Не только здесь и сейчас. Провал во всем — и окончательный. Ваш провал будет так страшен, что вы не найдете в себе сил искупить собственную смерть. И тогда, наконец, вы поймете, что сделал он и почему. Но будет поздно. Не для меня, господин следователь. Для вас будет поздно.
Это — ваши слова. Ваш язык. Почему, в таком случае я должна под этим подписываться? Подпишитесь сами.
Это все не имеет со мной ничего общего. Для вас это показания, а для меня — история. Вы улавливаете разницу?
Вам еще учиться и учиться, юноша. Заберите ваш черновик и начните сначала. И не говорите мне о вине. Вы ничего не знаете о моей вине. Пишите только о том, что вам доступно. О простеньких конкретных вещах, которые вы видели своими глазами. Ограничьтесь описанием, не углубляясь в объяснения. И не заботьтесь об эффектном начале — куда важнее эффектный финал.
На сегодня достаточно, господин следователь. А теперь оставьте меня одну.
Камера. Ночь. Из радиоточки звучит тихая инструментальная традиционная японская музыка. Мадам Мисима сидит на полу. Картинка размыта, словно во сне.
Сегодня снова приходил назначенный адвокат. От этого человека просто невозможно отделаться. Я отказалась с ним разговаривать, но он, очевидно, дал взятку, потому что надзиратель привел его прямо ко мне в камеру, невзирая на мои возражения. И неусыпно наблюдал за нами в глазок. Я видела, как глаз надзирателя движется в глазке, как жестоко и безразлично танцует за стеклом, словно око демона, не упуская меня из вида.
А в это время назначенный адвокат говорил без умолку. Он сказал, что, проанализировав в очередной раз все факты по моему делу и составив собственное мнение о моей личности, он придумал новую линию защиты.

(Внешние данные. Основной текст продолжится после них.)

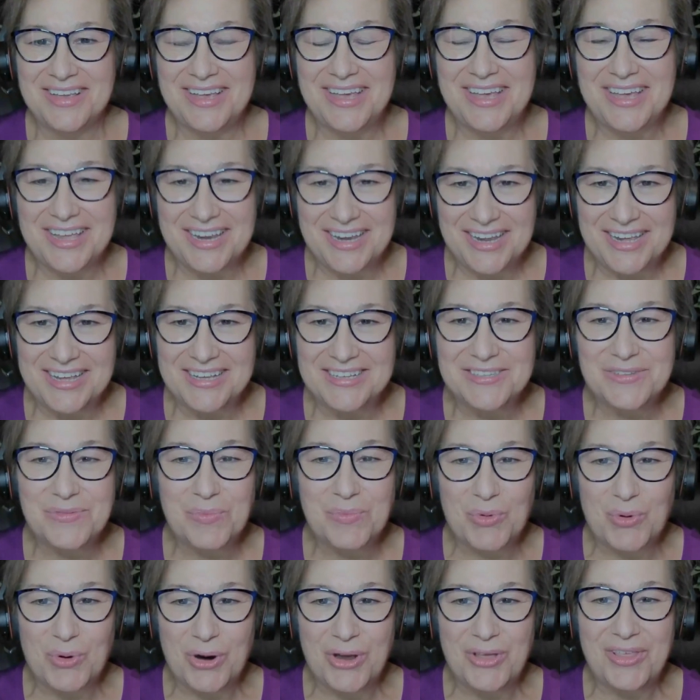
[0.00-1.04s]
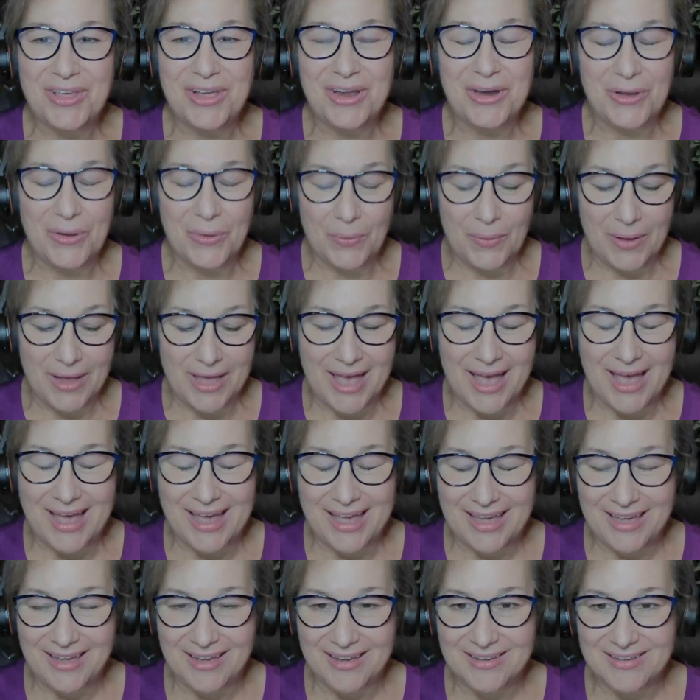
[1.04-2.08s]
it is more than
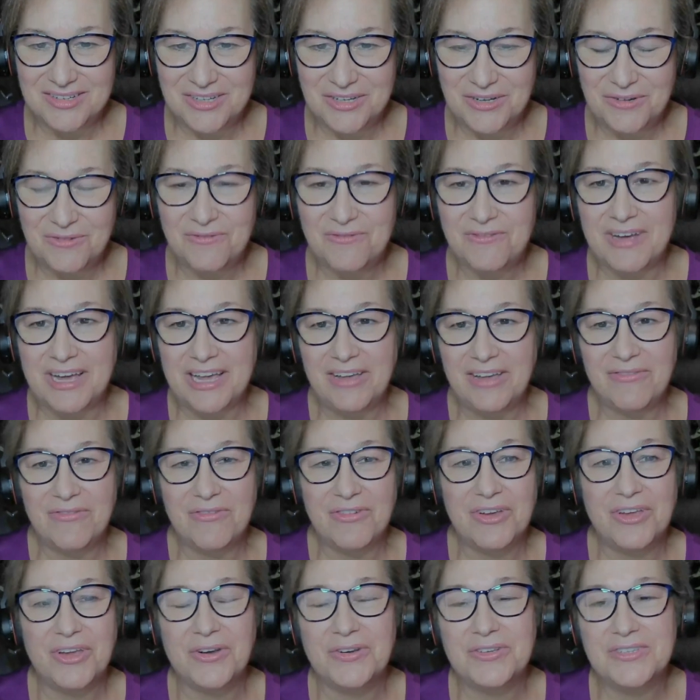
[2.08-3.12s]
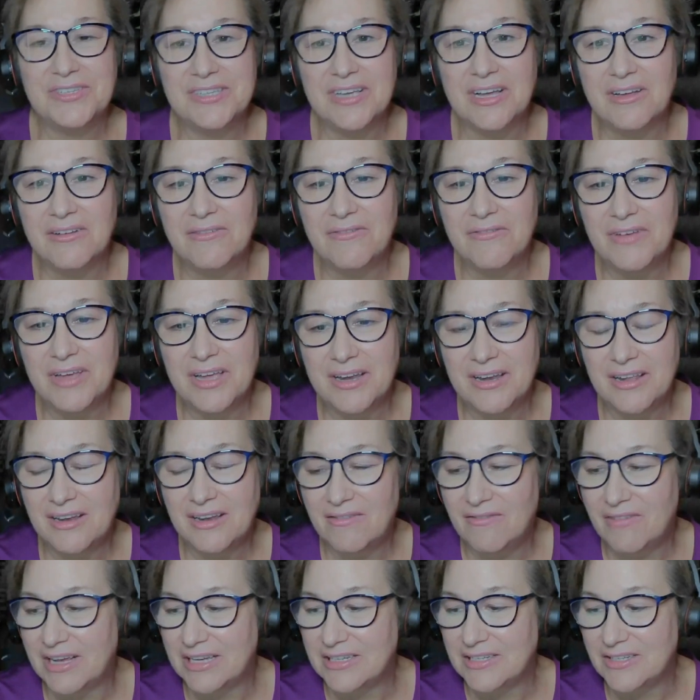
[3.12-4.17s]
okay to fight for yourself and
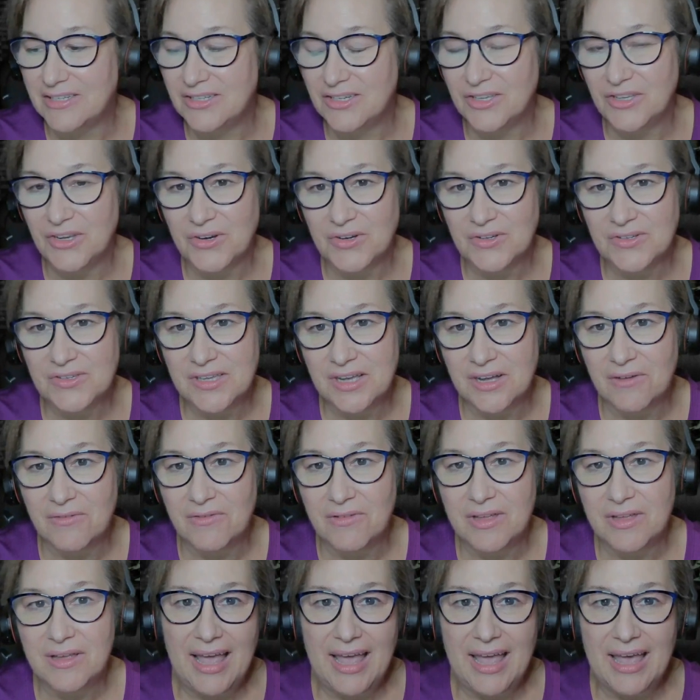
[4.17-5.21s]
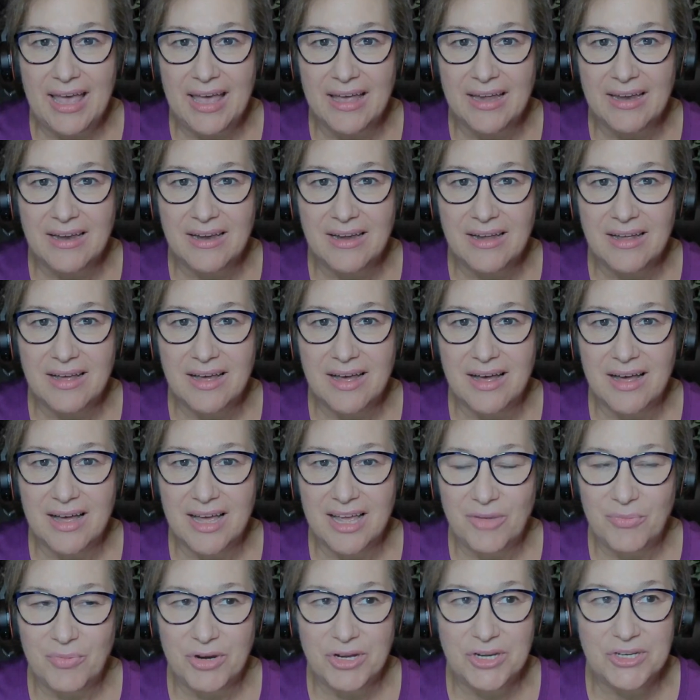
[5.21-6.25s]
invest in yourself. And
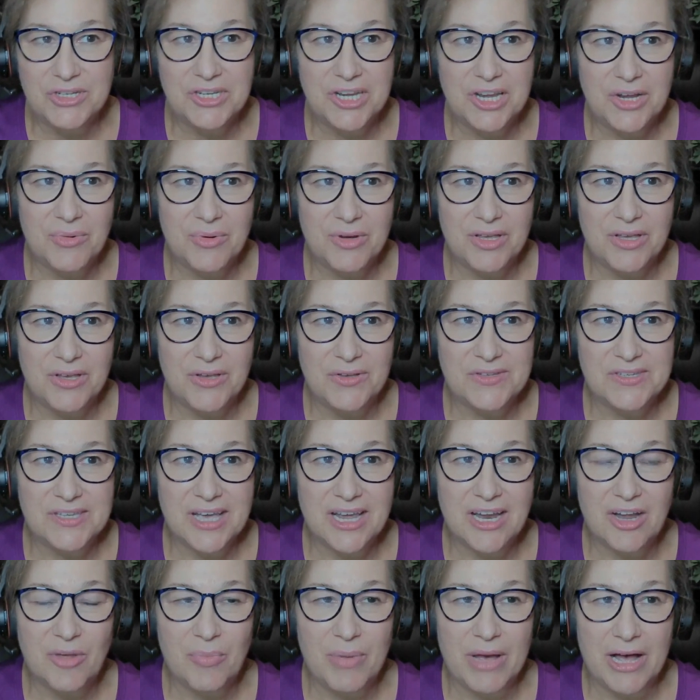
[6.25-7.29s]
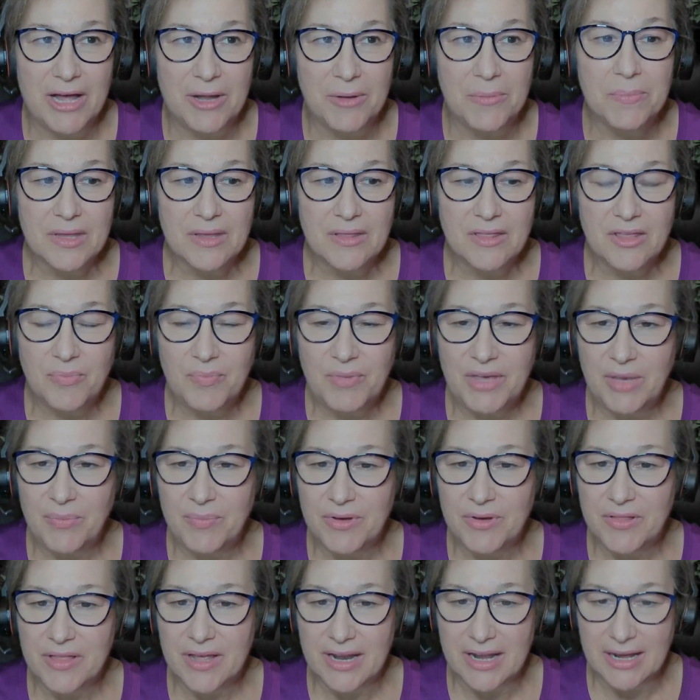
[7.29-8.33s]
I appreciate what you said about the
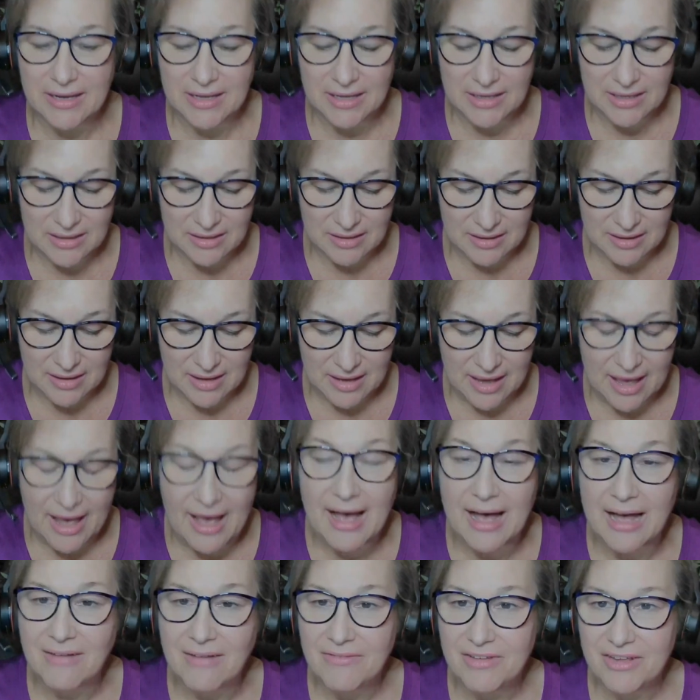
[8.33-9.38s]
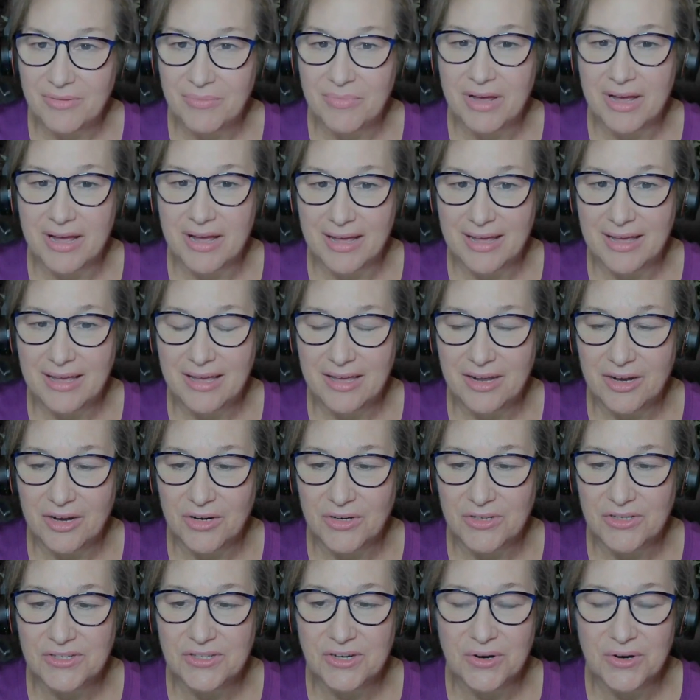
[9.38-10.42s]
people that I have in my
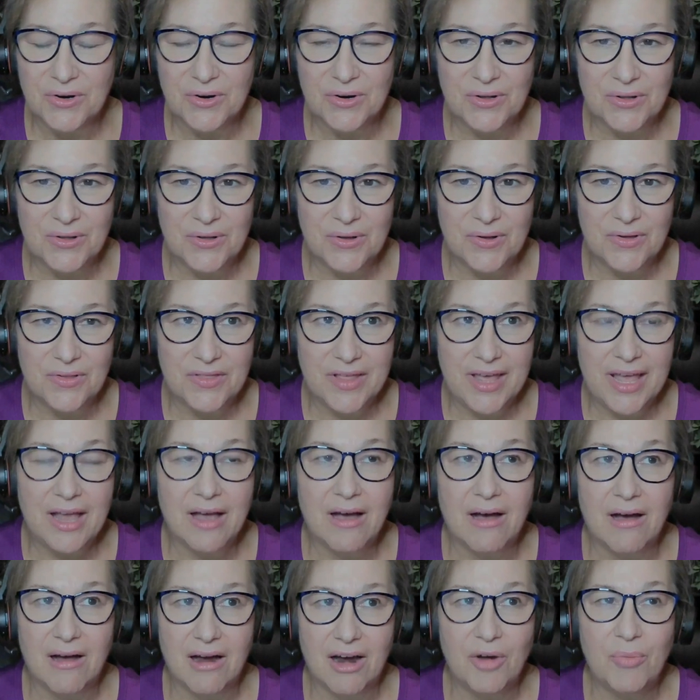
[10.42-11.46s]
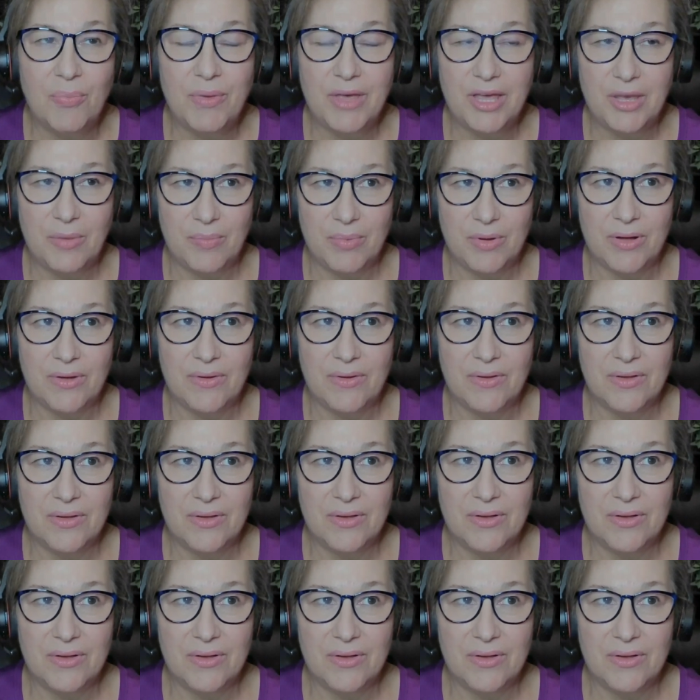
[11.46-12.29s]
inner circle. They are people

Новую стратегию, абсолютно гарантирующую мое освобождение от ответственности.
Я сухо ответила, что предельно ясно заявила о своем нежелании его видеть. Что не нуждаюсь в защите, так как не совершала преступлений. И если суд не в состоянии это понять, тем хуже для суда.

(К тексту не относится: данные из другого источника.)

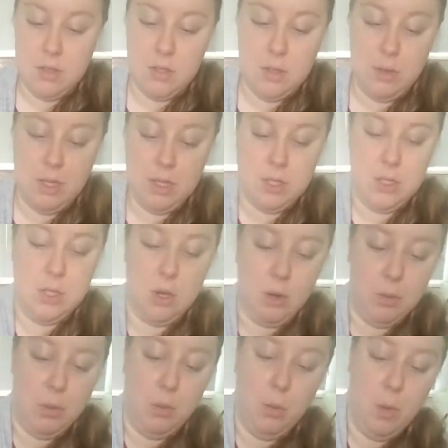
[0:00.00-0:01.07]
So let's
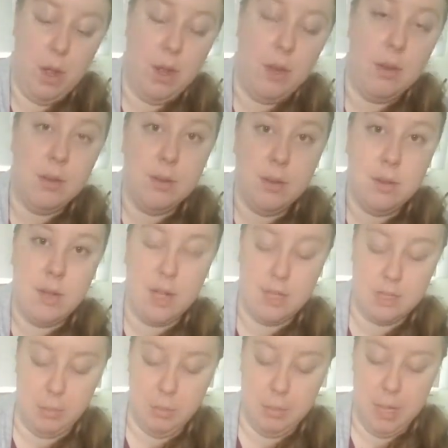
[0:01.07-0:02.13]
start with one as
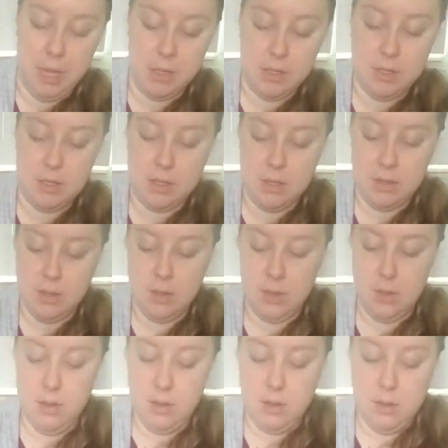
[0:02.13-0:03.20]
our base.
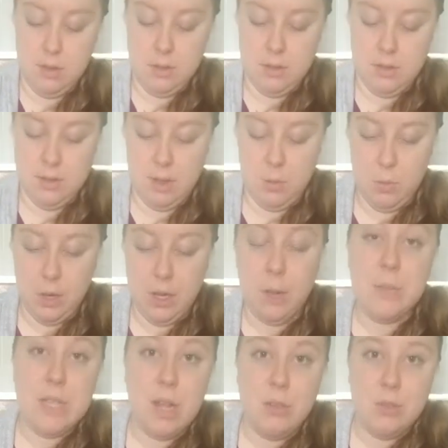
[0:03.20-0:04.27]
So then what
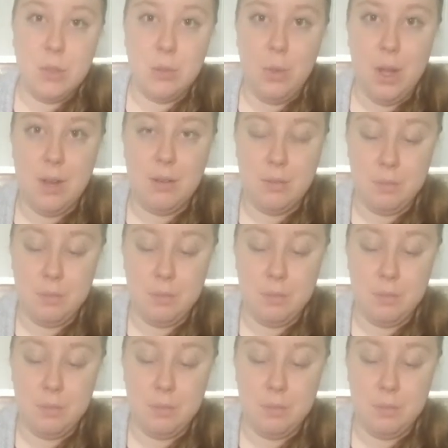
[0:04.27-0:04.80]
comes after one?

«Я именно это имею в виду, — невозмутимо продолжил адвокат. — Я рад, что обстоятельства совершенно точно отвечают моим намерениям. Ваши слова недвусмысленно говорят о том, как легко мне будет изложить тезис о вашей невменяемости, мадам. Я думал выдвинуть тезис о вашей временной невменяемости, но теперь убедился, что могу добиваться признания устойчивого расстройства психики».
Я еще не сошла с ума, господин следователь. (
Мисима был избранником смерти. С самого рождения он попал в ее почетную квоту. А я оказалась всего лишь исполнителем этого великого плана.
С рождения я была его кайсаку[1]. Обезглавителем.
Милостивый ангел смерти, избавитель тех, чьи тело и дух в момент сэппуку[2] сливаются настолько, что для их разделения требуется рука человека.
Я — служительница смерти, господин следователь. И поэтому бессмертна. У каждого, избравшего героический конец с помощью сэппуку, есть свой кайсаку. Он сильней брата и нежней сестры, заботливей матери и строже отца. В миг, когда он вздымает меч, он перестает быть человеком и становится собственной тенью. Жизнь его теряет смысл и цену. Он никогда не станет героем. Никто не в силах спасти его и вернуть ему человеческий облик. Только дух умершего находит в нем убежище. Потому что дух умершего человека, господин следователь, продолжает жить, в отличие от духа живущего.
А вы делаете из меня сумасшедшую. Смеетесь мне в лицо. Суете в глазок чей-то глаз, который круглосуточно за мной наблюдает.